::: EXCERPTED DATA :::

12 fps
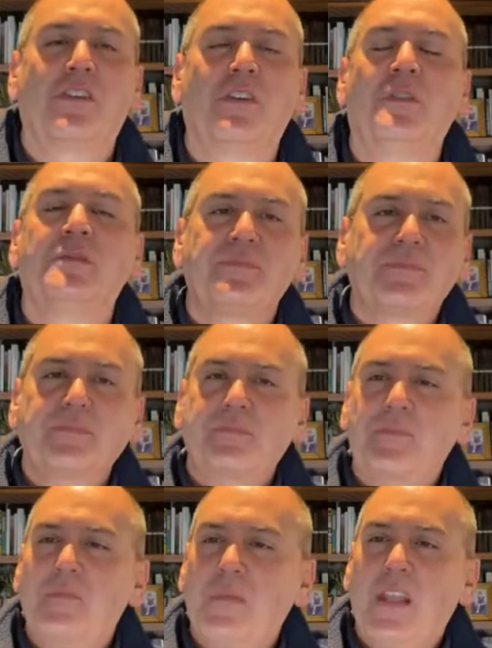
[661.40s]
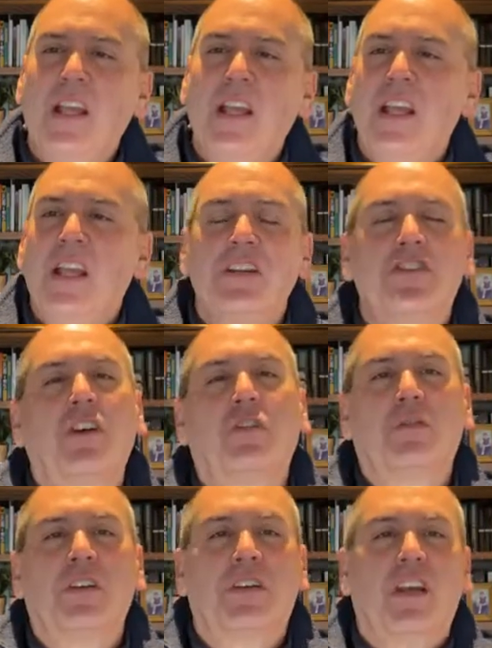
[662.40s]
do,
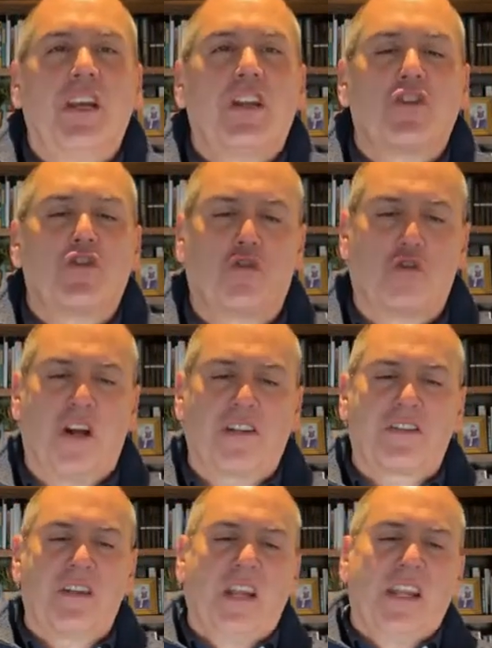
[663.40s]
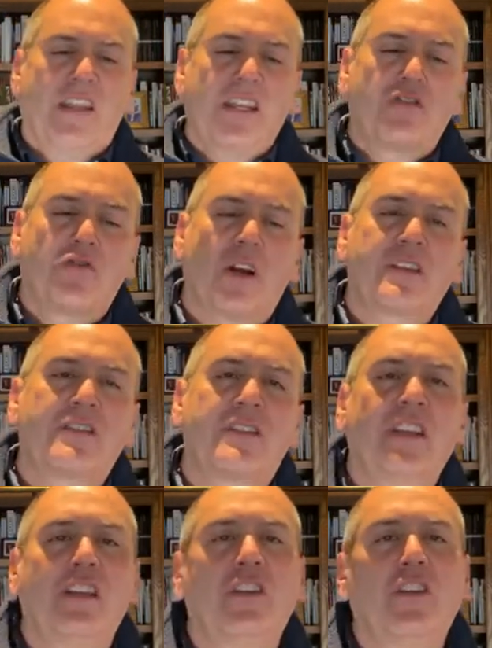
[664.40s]
children trust. They trust
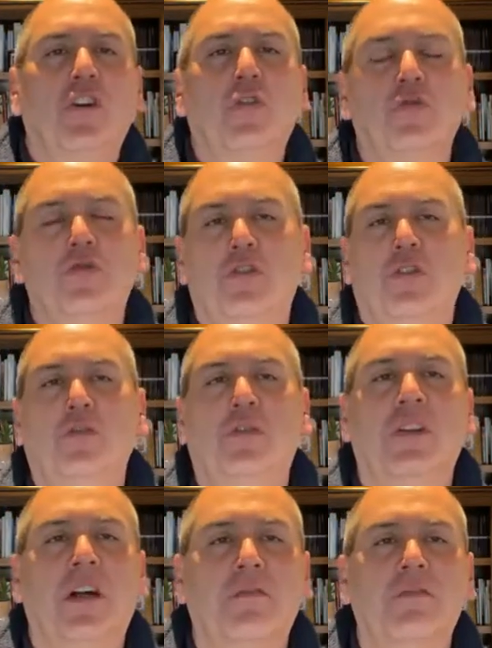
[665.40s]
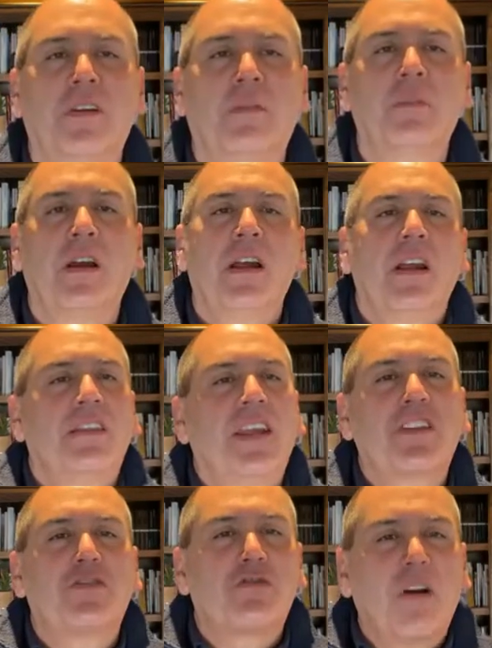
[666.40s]
in those who love them.
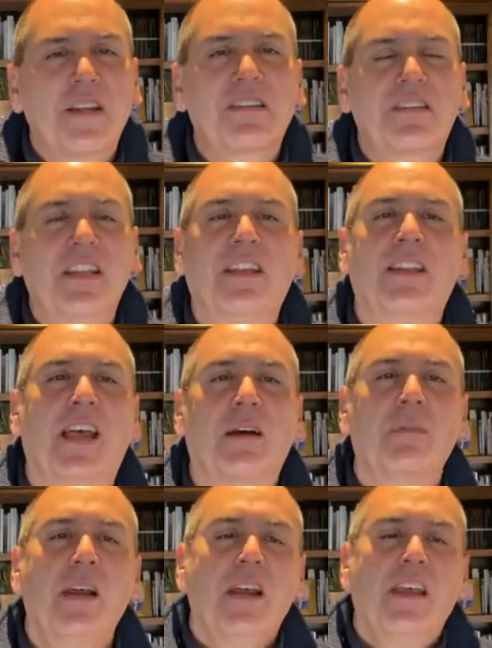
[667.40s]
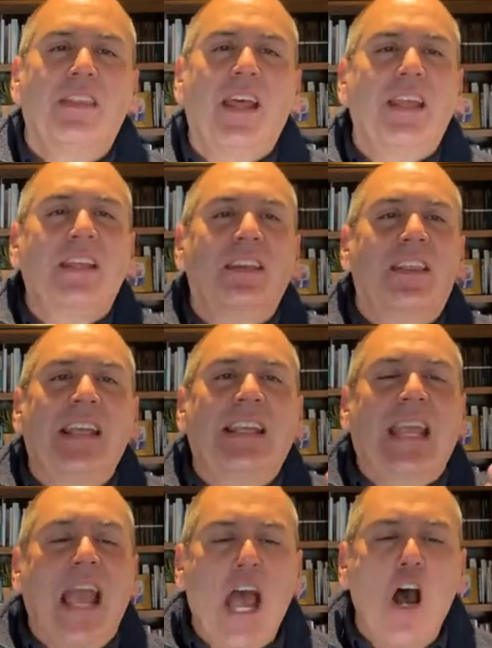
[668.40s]
They trust in them. They
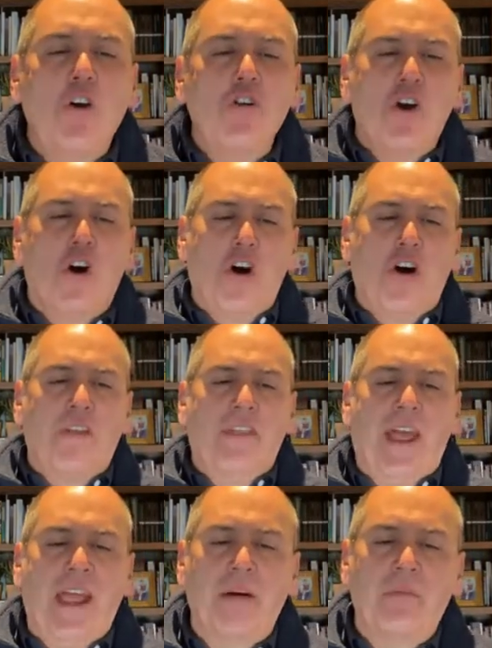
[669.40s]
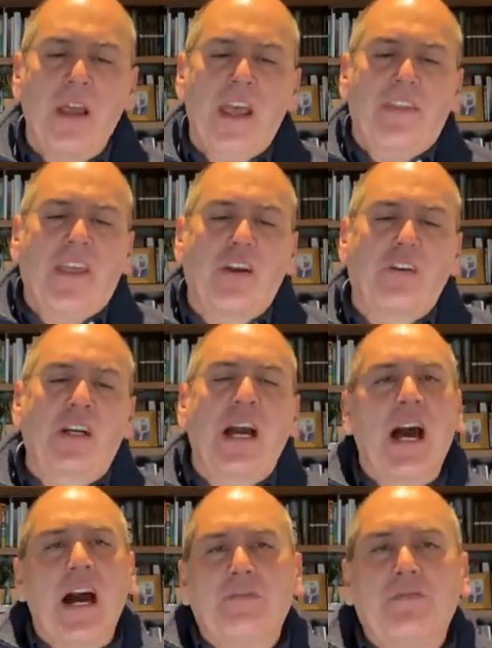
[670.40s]
count on them. They are
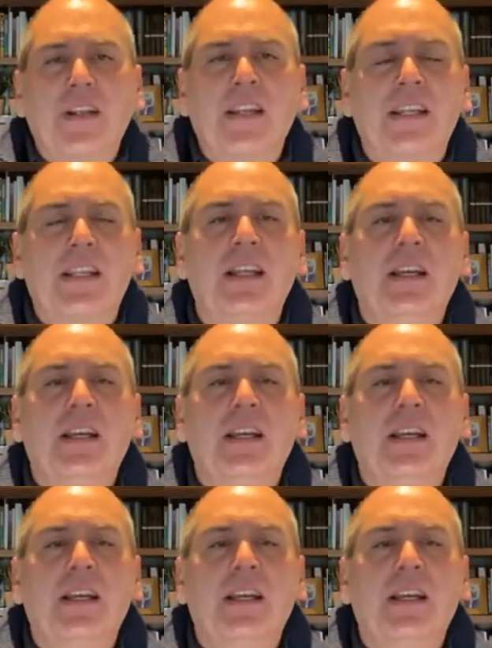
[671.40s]
confident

:::

WORK TO BE COMPLETED:
Pictures are not part of the copy; output everything else in the records exactly.

TASK OUTPUT:
12 fps
[661.40s]
[662.40s]
do,
[663.40s]
[664.40s]
children trust. They trust
[665.40s]
[666.40s]
in those who love them.
[667.40s]
[668.40s]
They trust in them. They
[669.40s]
[670.40s]
count on them. They are
[671.40s]
confident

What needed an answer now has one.